Top of INPUT DATA

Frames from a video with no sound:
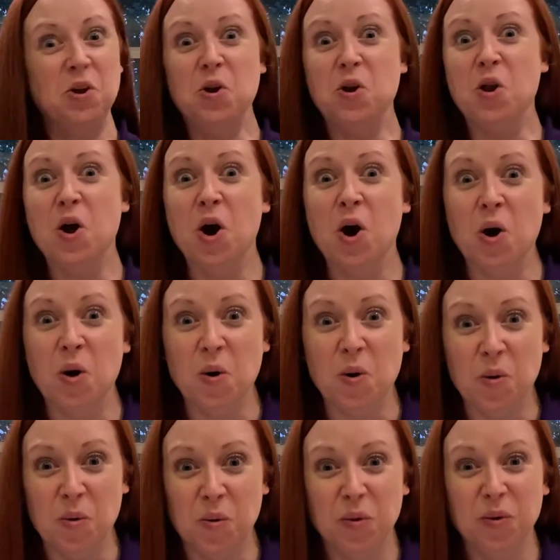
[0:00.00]

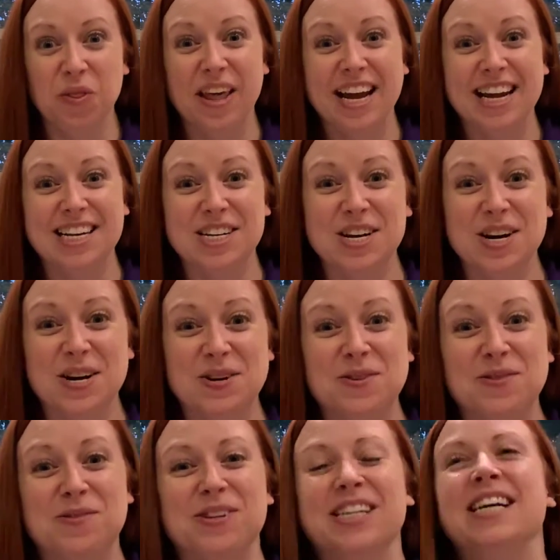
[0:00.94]
No, they
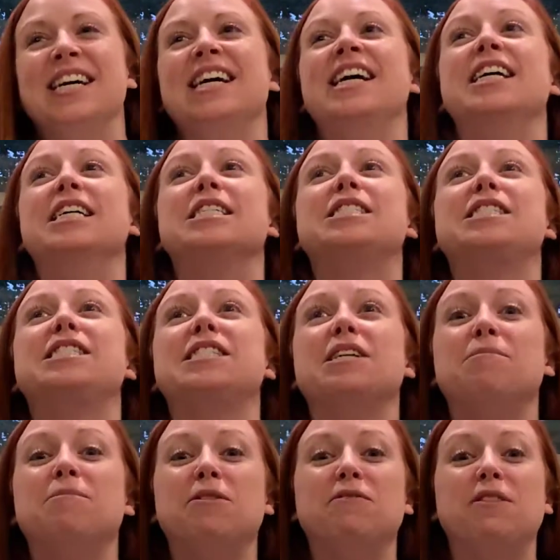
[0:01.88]
don't.
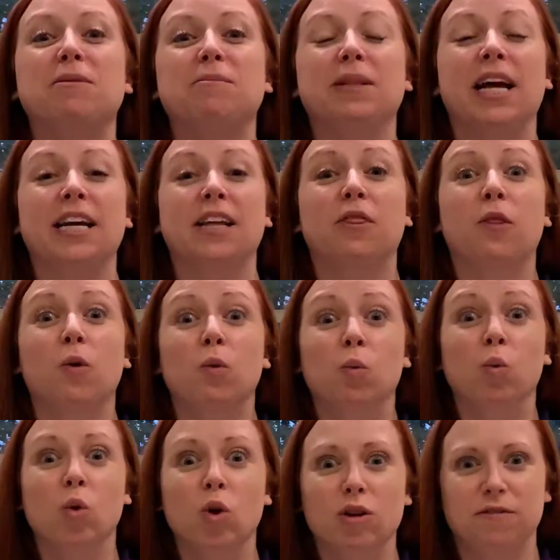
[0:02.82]
Some of them, like the
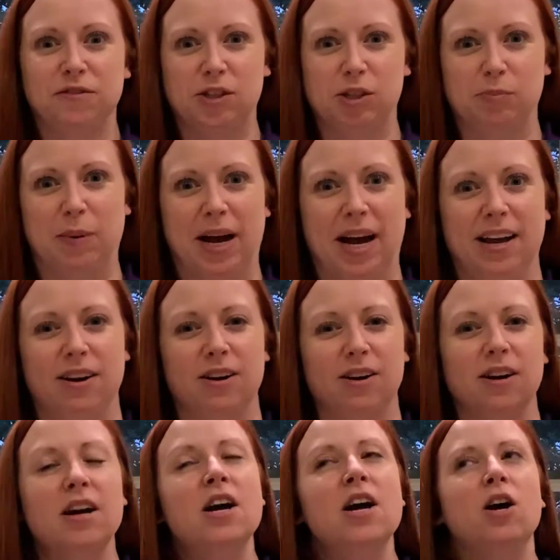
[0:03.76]
wolf
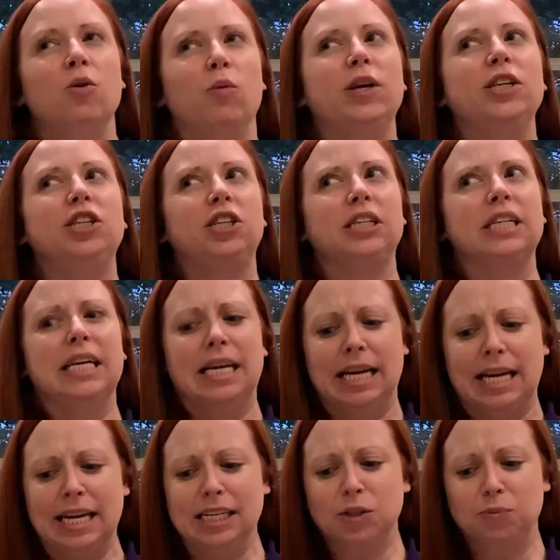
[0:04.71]
spider, which
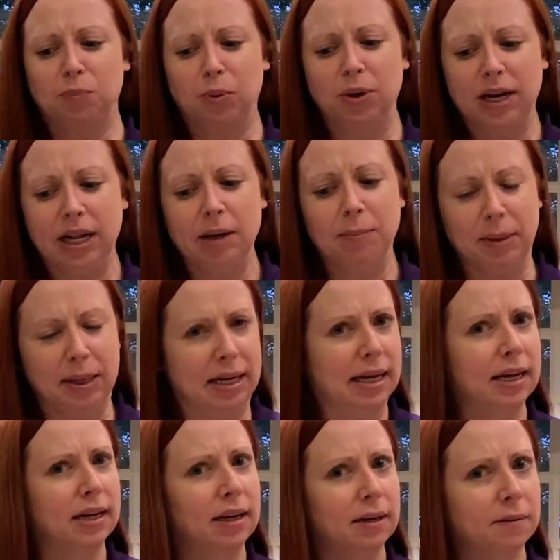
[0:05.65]
he's pretty
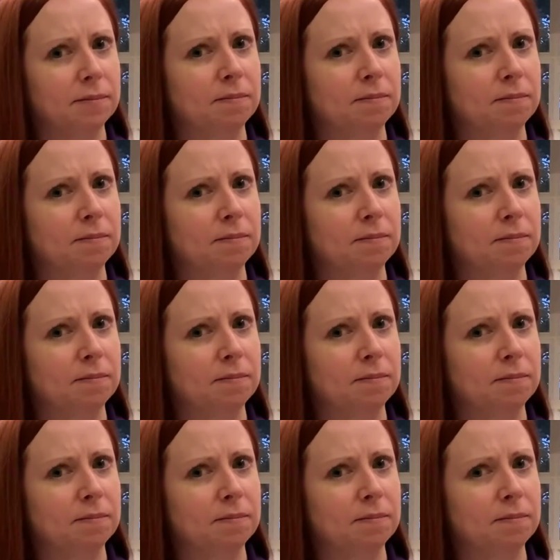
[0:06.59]
big.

Bottom of INPUT DATA

* THE PROBLEM *
From the records given above, reproduce all text exactly and exclude each picture.

* WRITTEN RESPONSE *
Frames from a video with no sound:
[0:00.00]

[0:00.94]
No, they
[0:01.88]
don't.
[0:02.82]
Some of them, like the
[0:03.76]
wolf
[0:04.71]
spider, which
[0:05.65]
he's pretty
[0:06.59]
big.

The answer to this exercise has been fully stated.